**** Entries supplied ****

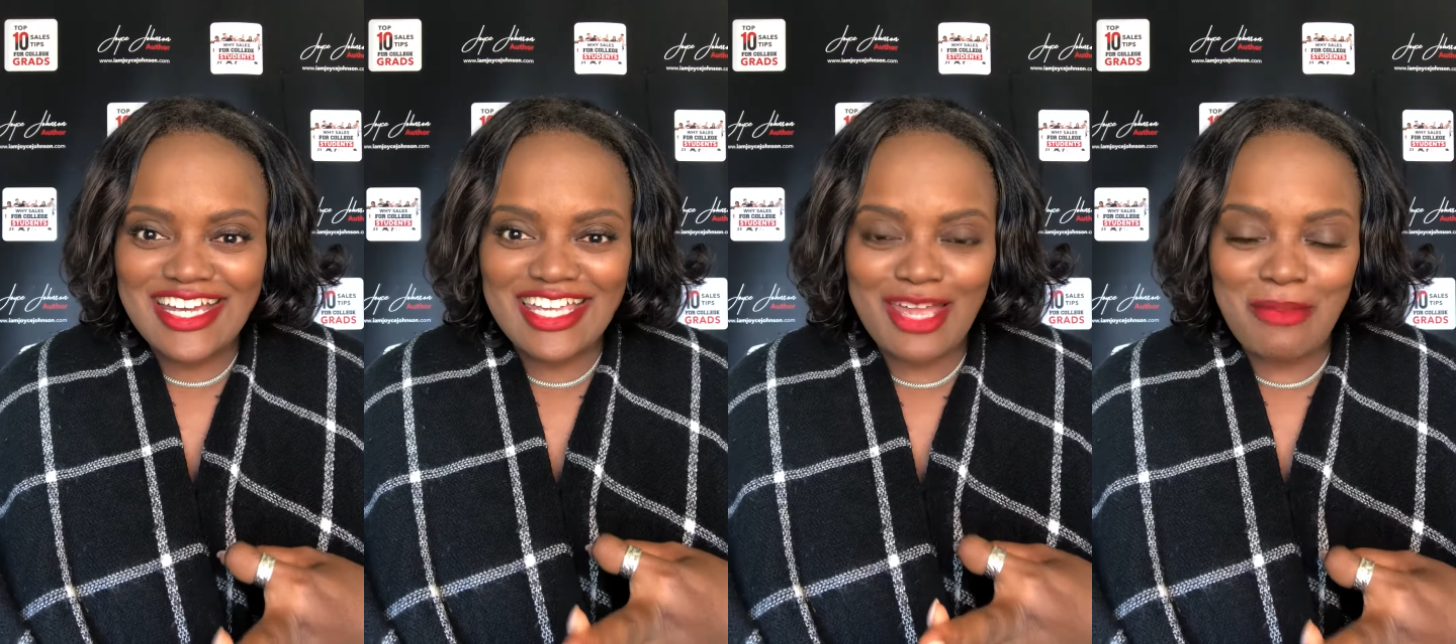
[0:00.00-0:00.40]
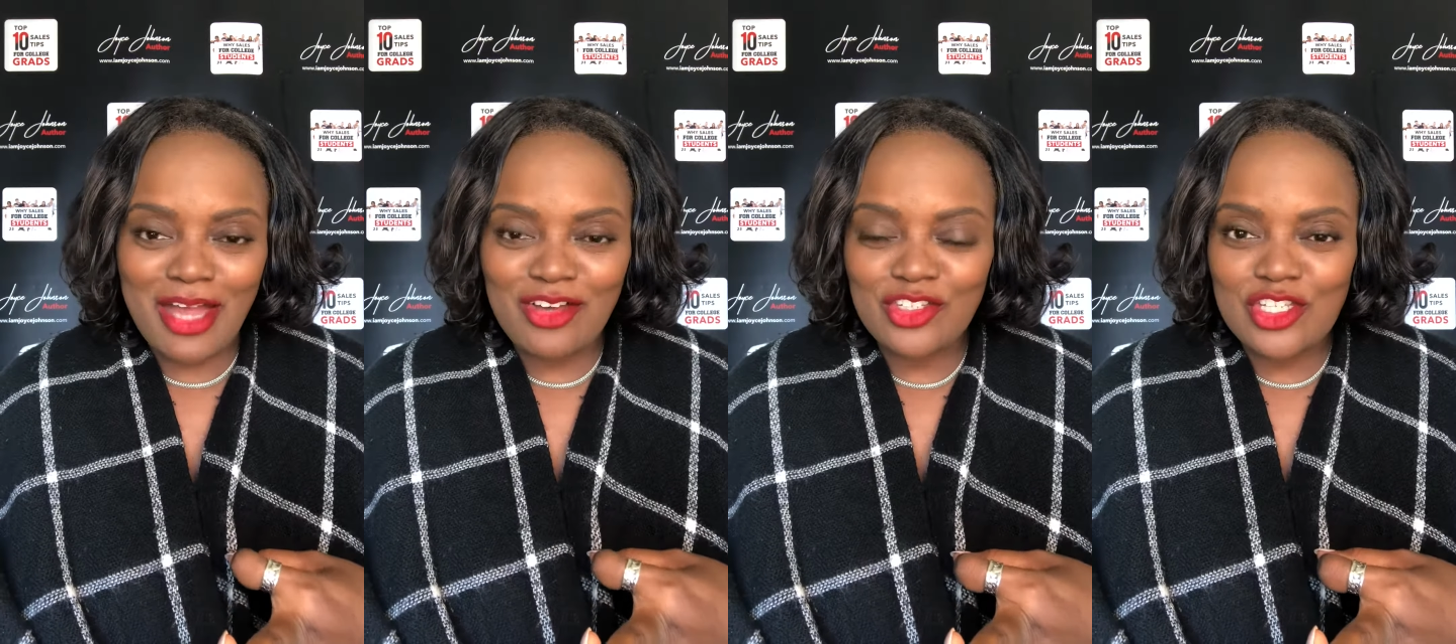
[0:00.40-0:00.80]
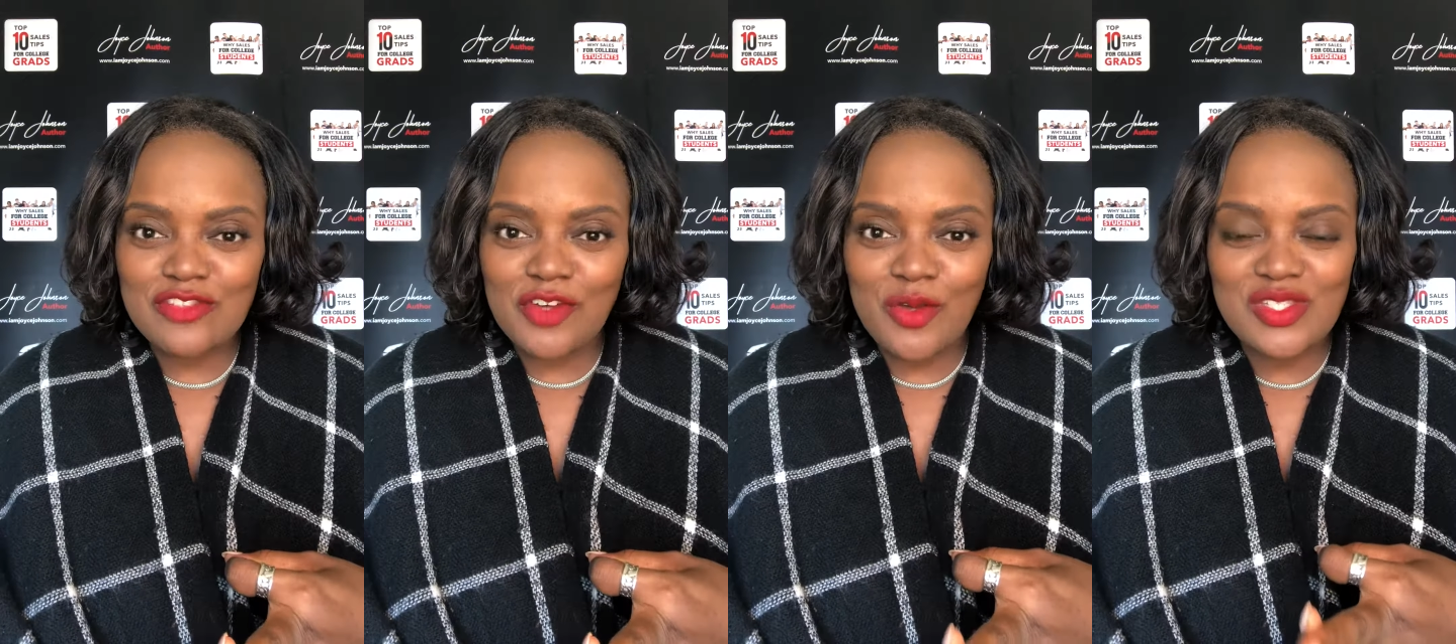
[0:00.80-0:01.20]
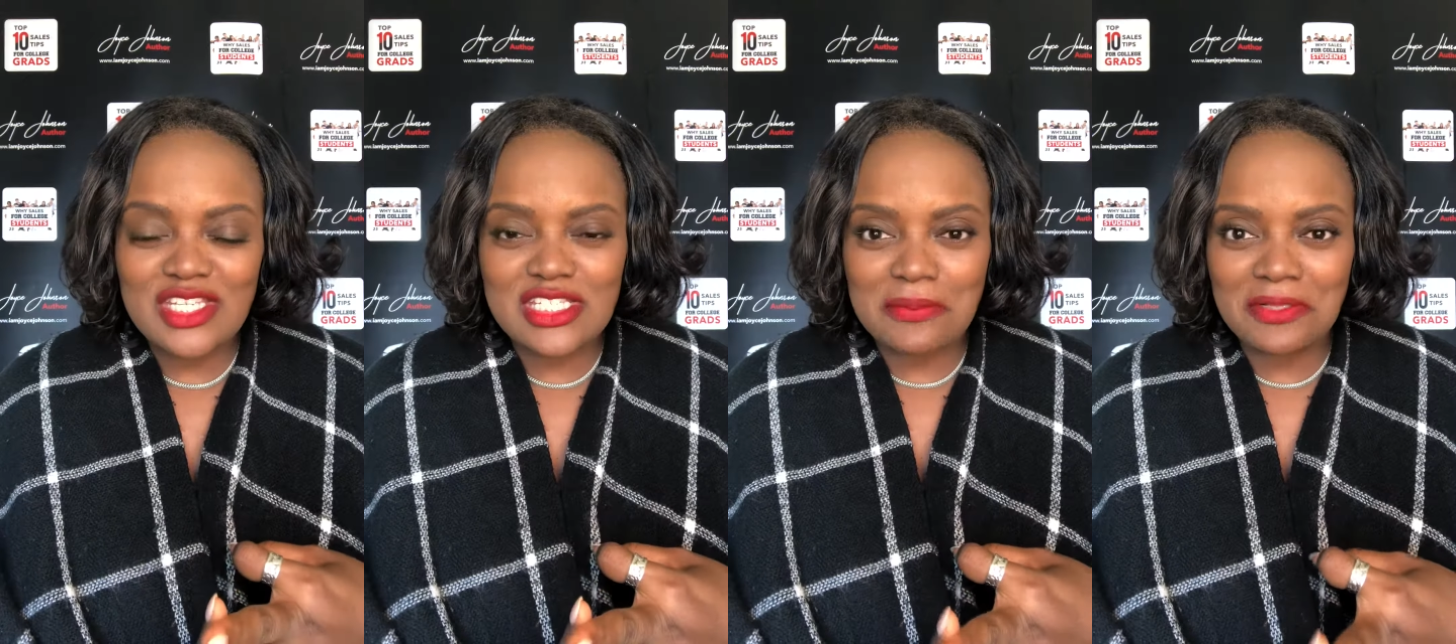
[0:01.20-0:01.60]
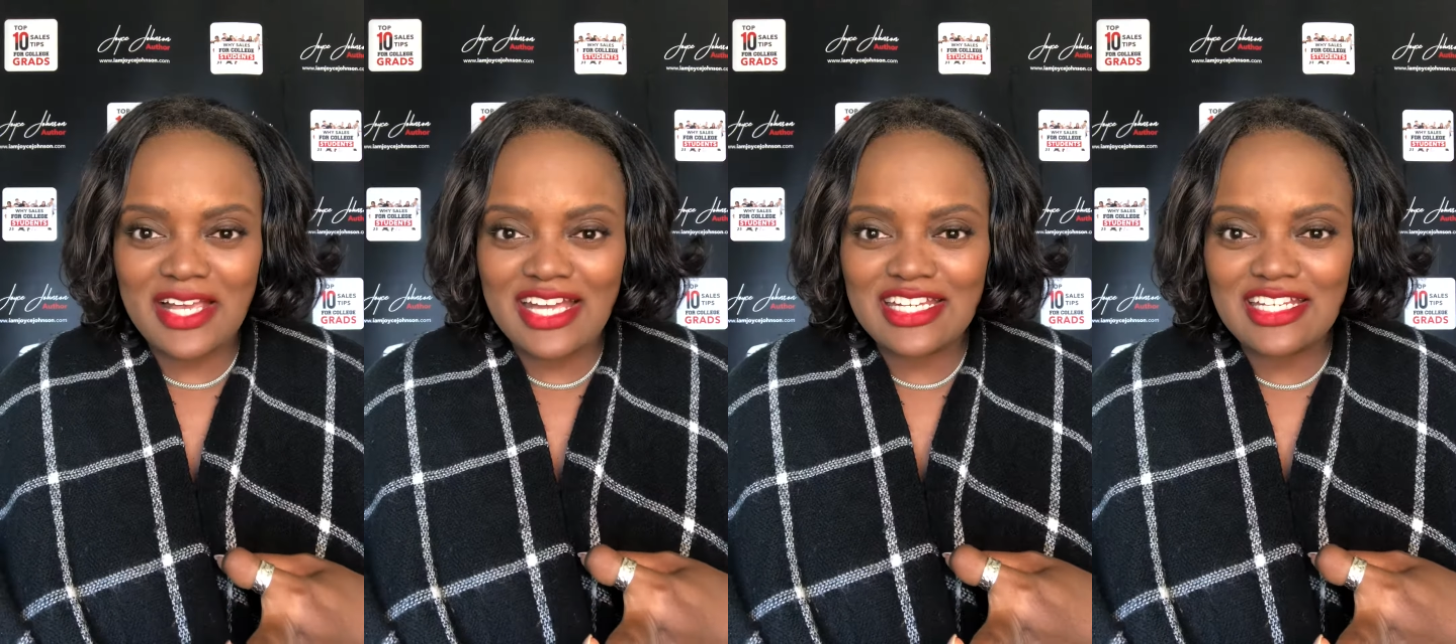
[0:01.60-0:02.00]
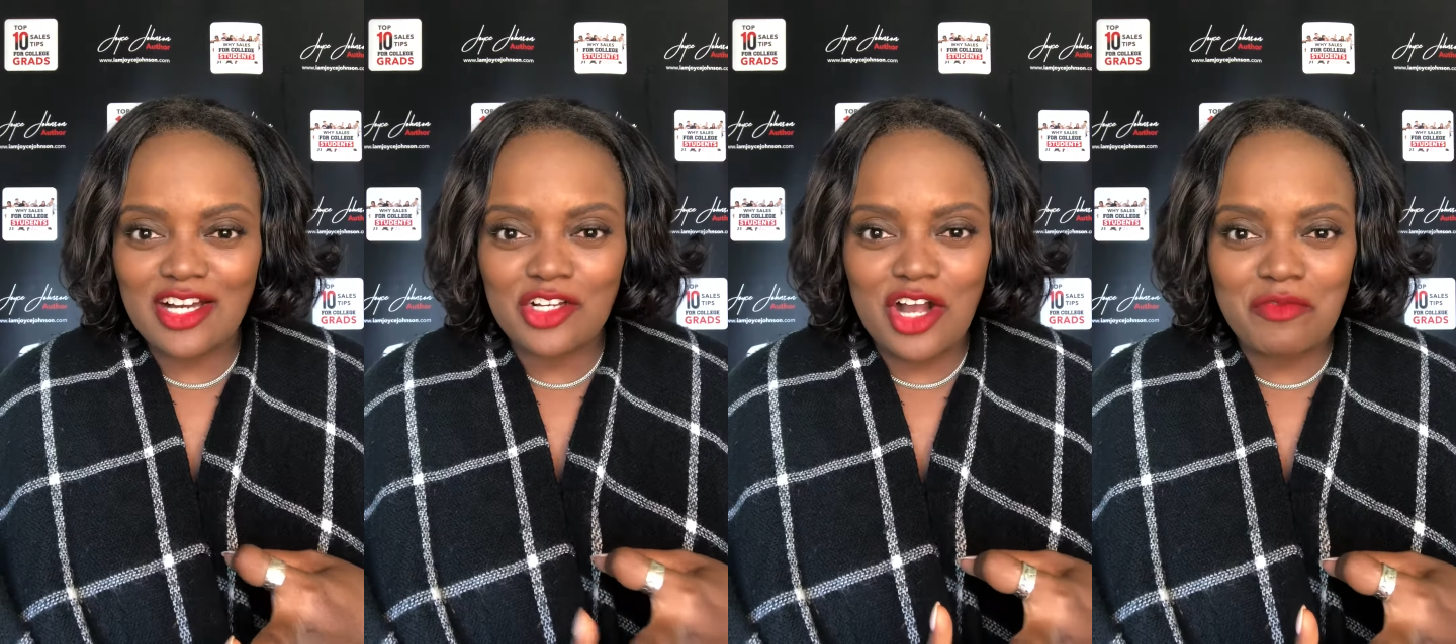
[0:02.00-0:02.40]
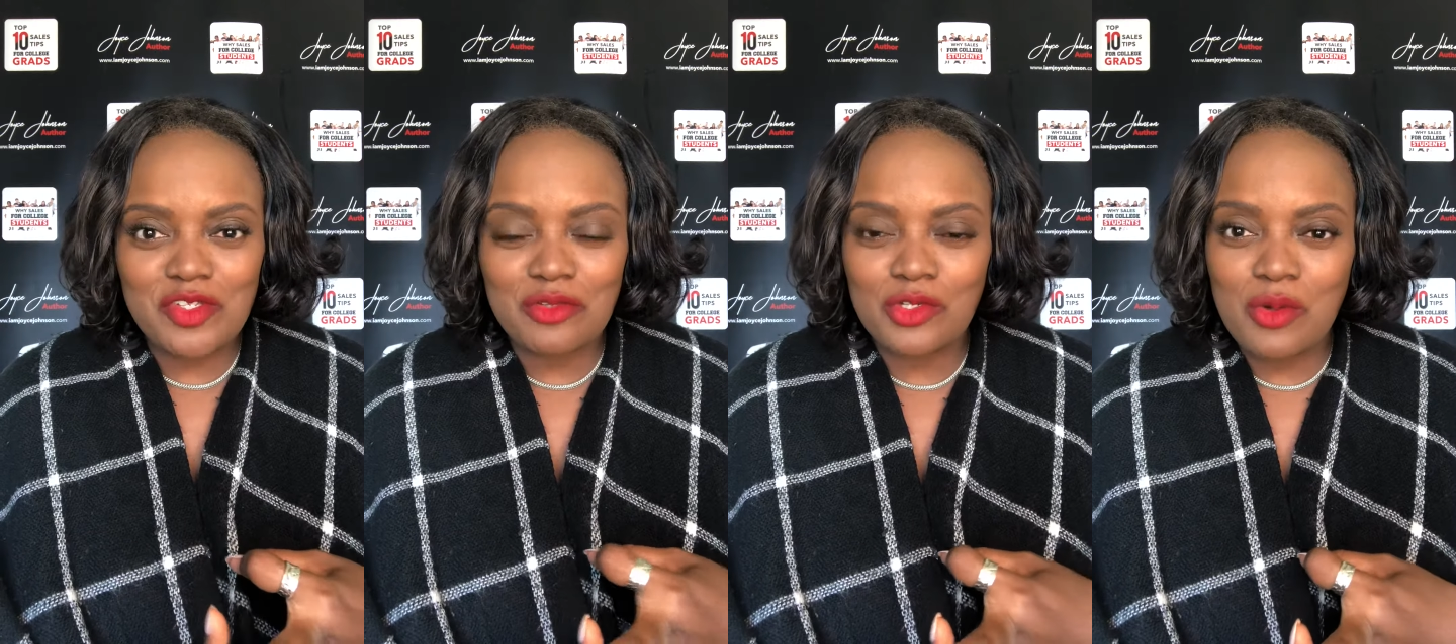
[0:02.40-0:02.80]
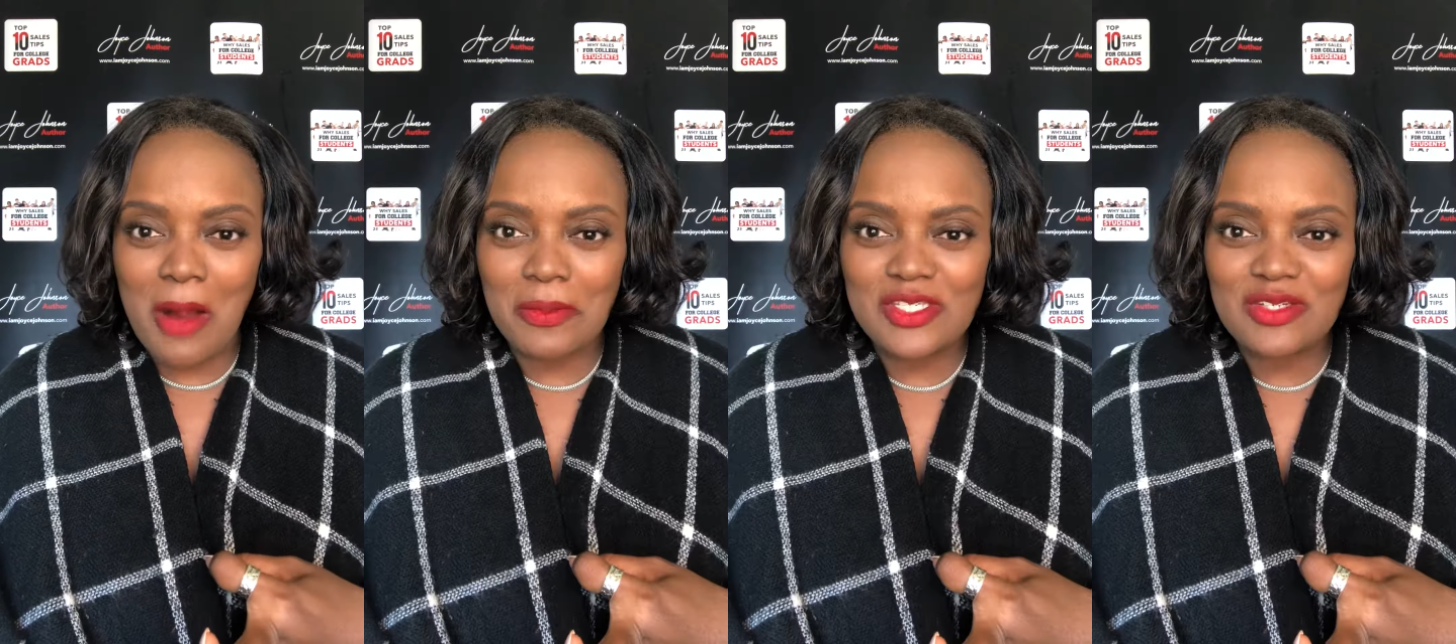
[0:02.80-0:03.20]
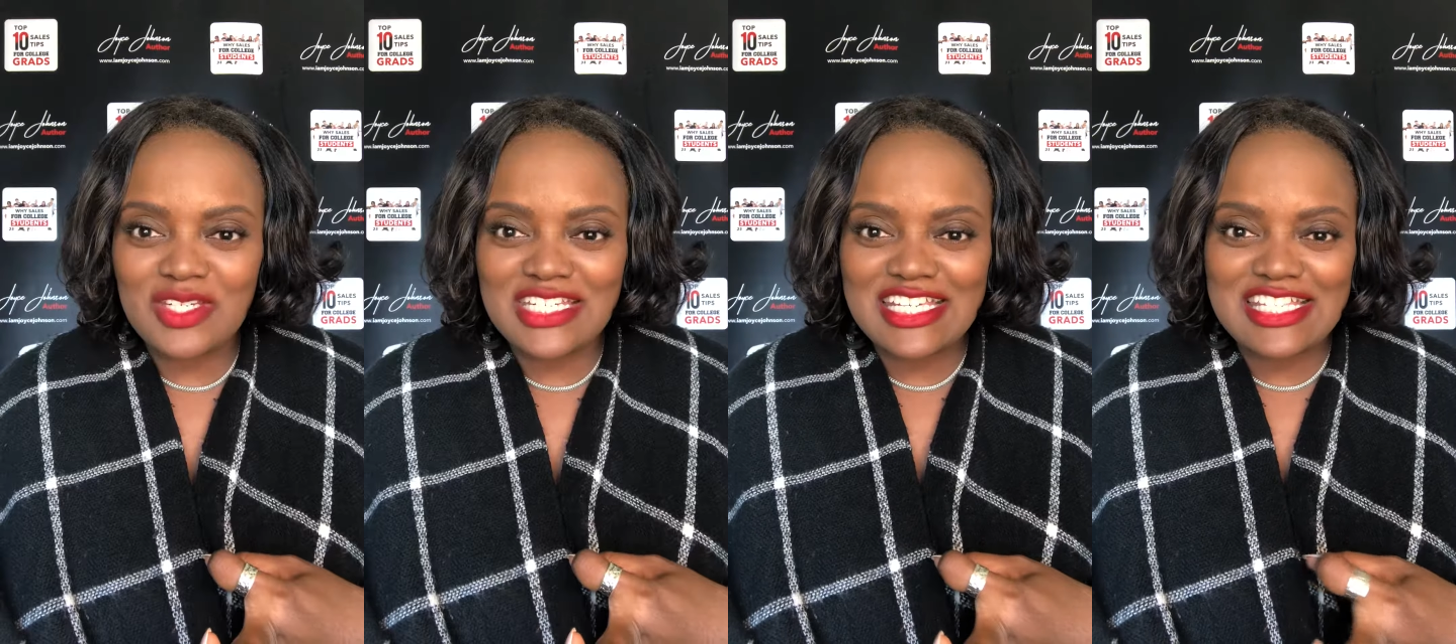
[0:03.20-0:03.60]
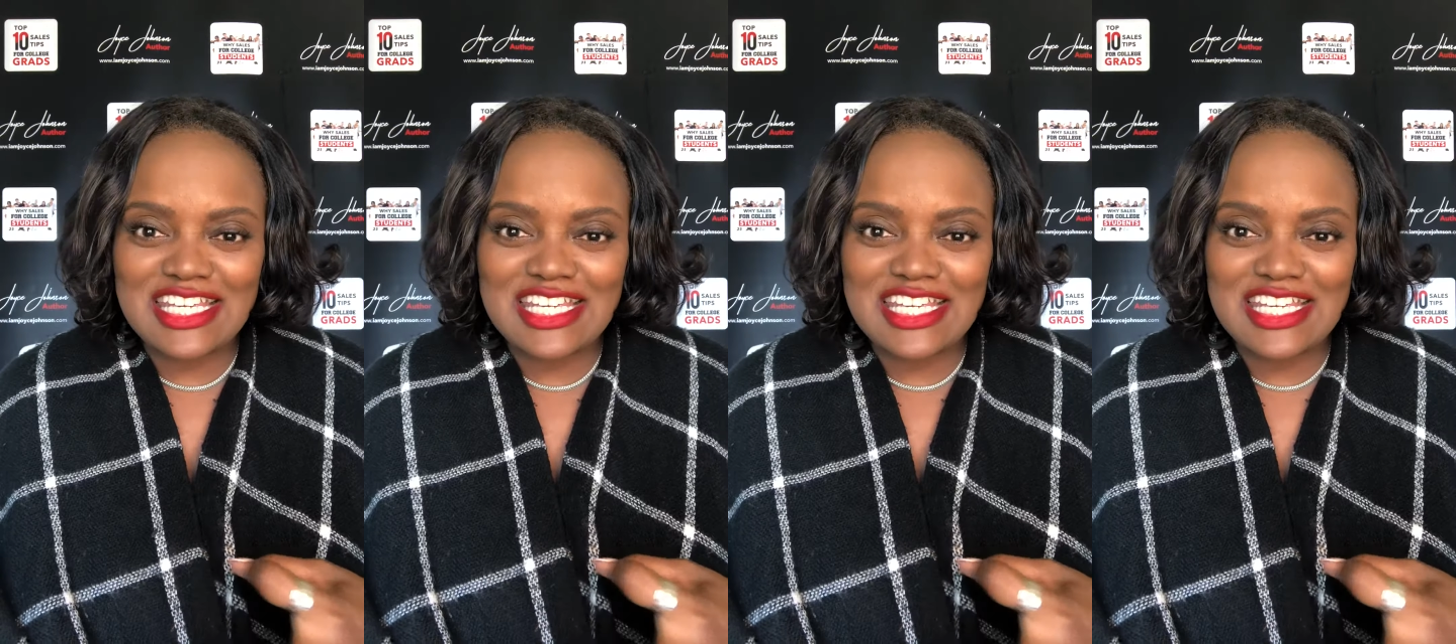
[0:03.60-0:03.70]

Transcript: get some planning, uncover some new opportunities,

****

**What to work on**
Take the listing above and retype it exactly. Its pictures are to be omitted.

**Solution**
[0:00.00-0:00.40]
[0:00.40-0:00.80]
[0:00.80-0:01.20]
[0:01.20-0:01.60]
[0:01.60-0:02.00]
[0:02.00-0:02.40]
[0:02.40-0:02.80]
[0:02.80-0:03.20]
[0:03.20-0:03.60]
[0:03.60-0:03.70]

Transcript: get some planning, uncover some new opportunities,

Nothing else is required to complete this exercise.